A vulnerability has been found in Azure Access BLU-IC2 and BLU-IC4 up to 1.19.5 and classified as very critical. This affects an unknown part. This manipulation causes inclusion of undocumented features or chicken bits. This vulnerability is registered as CVE-2025-12176. Remote exploitation of the attack is possible. No exploit is available.

A vulnerability, which was classified as critical, has been found in D-Link DIR600L 116WWb01. Affected by this vulnerability is the function formSetEasy_Wizard. The manipulation of the argument curTime leads to buffer overflow. This vulnerability is listed as CVE-2025-60557. The attack may be initiated remotely.

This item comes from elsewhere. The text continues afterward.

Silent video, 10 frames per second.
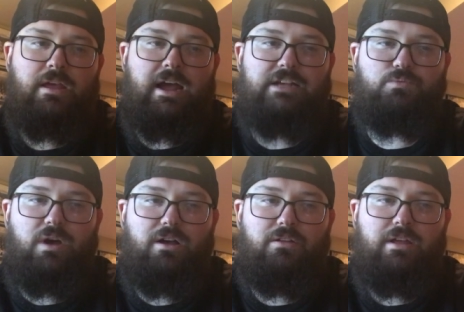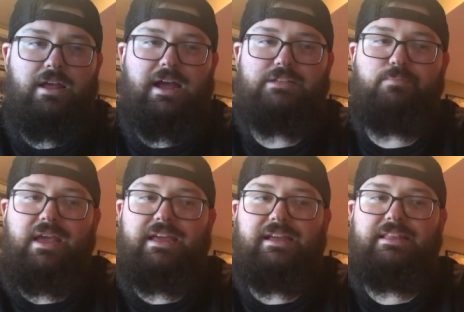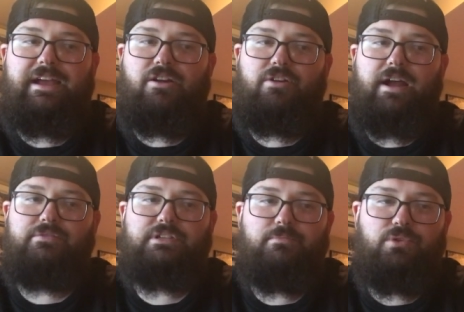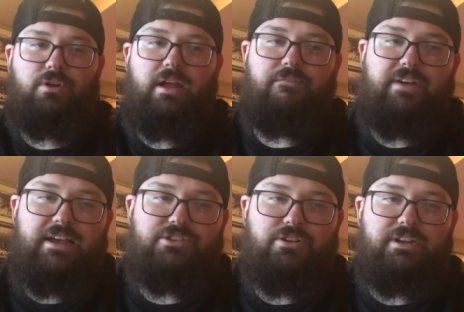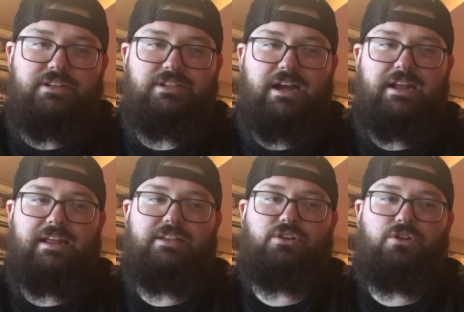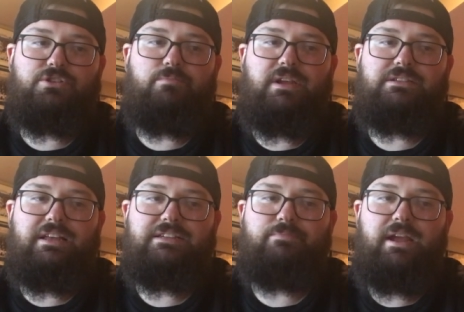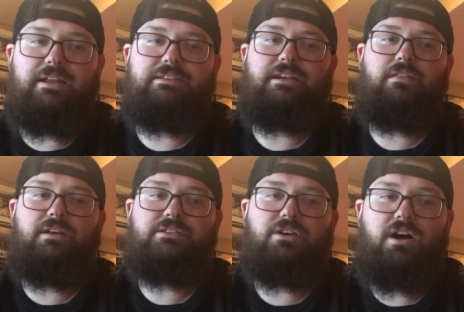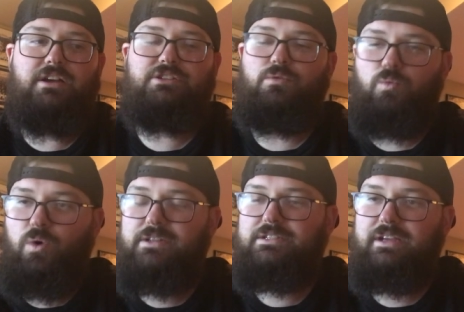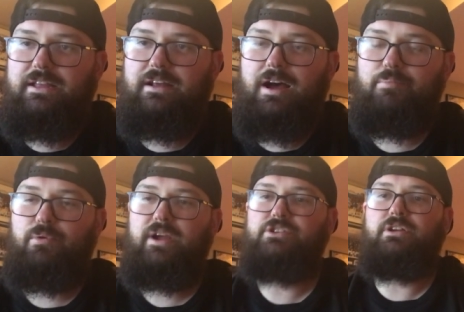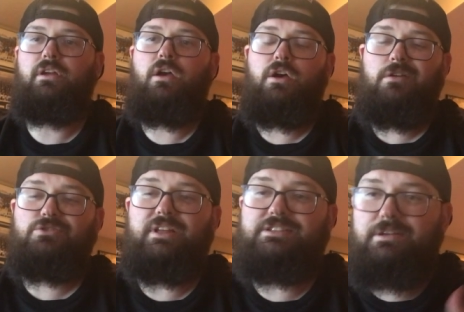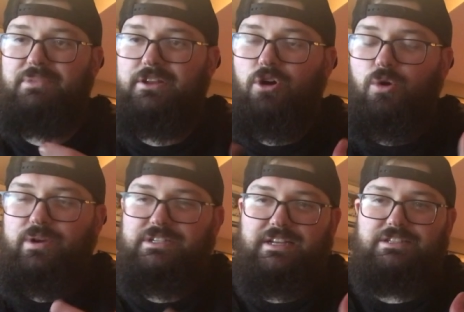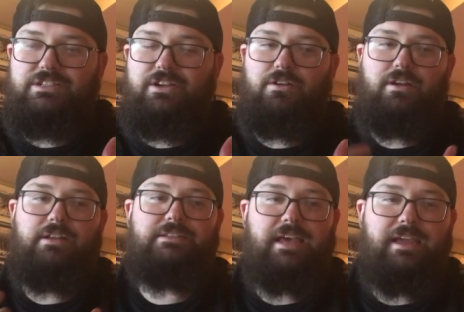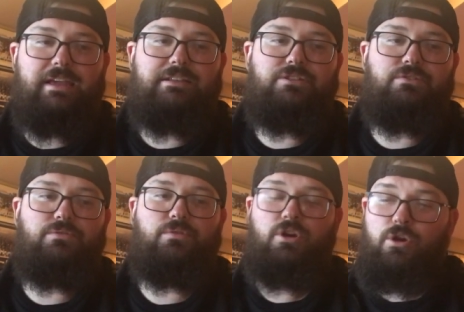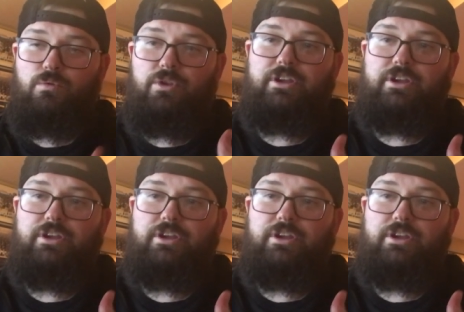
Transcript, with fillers: as well as making the aircraft simpler and faster to design. It also means less maintenance and less cost once in operation. So that's something to always consider and take into really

There is no available exploit.

A vulnerability classified as critical was found in D-Link DIR600L 116WWb0. Affected is the function formLanSetupRouterSettings. Executing manipulation of the argument curTime can lead to buffer overflow. This vulnerability is tracked as CVE-2025-60548. The attack can be launched remotely. No exploit exists.

A vulnerability classified as critical has been found in D-Link DIR600L 116WWb01. This impacts the function formSetWizard1. Performing manipulation of the argument curTime results in buffer overflow. This vulnerability is identified as CVE-2025-60556. The attack can be initiated remotely. There is not any exploit available.

A vulnerability described as critical has been identified in D-Link DIR600L 116WWb01. This affects the function formSetEnableWizard. Such manipulation of the argument curTime leads to buffer overflow. This vulnerability is referenced as CVE-2025-60554. It is possible to launch the attack remotely. No exploit is available.

A vulnerability marked as critical has been reported in D-Link DIR600L 116WWb01. The impacted element is the function formTcpipSetup. This manipulation of the argument curTime causes buffer overflow. The identification of this vulnerability is CVE-2025-60552. It is possible to initiate the attack remotely. There is no exploit available.

A vulnerability labeled as critical has been found in D-Link DIR600L 116WWb01. The affected element is the function formDeviceReboot. The manipulation of the argument next_page results in buffer overflow. This vulnerability was named CVE-2025-60551. The attack may be performed from remote. There is no available exploit.

A vulnerability identified as critical has been detected in D-Link DIR600L 116WWb01. Impacted is the function formEasySetTimezone. The manipulation of the argument curTime leads to buffer overflow. This vulnerability is uniquely identified as CVE-2025-60550. The attack is possible to be carried out remotely. No exploit exists.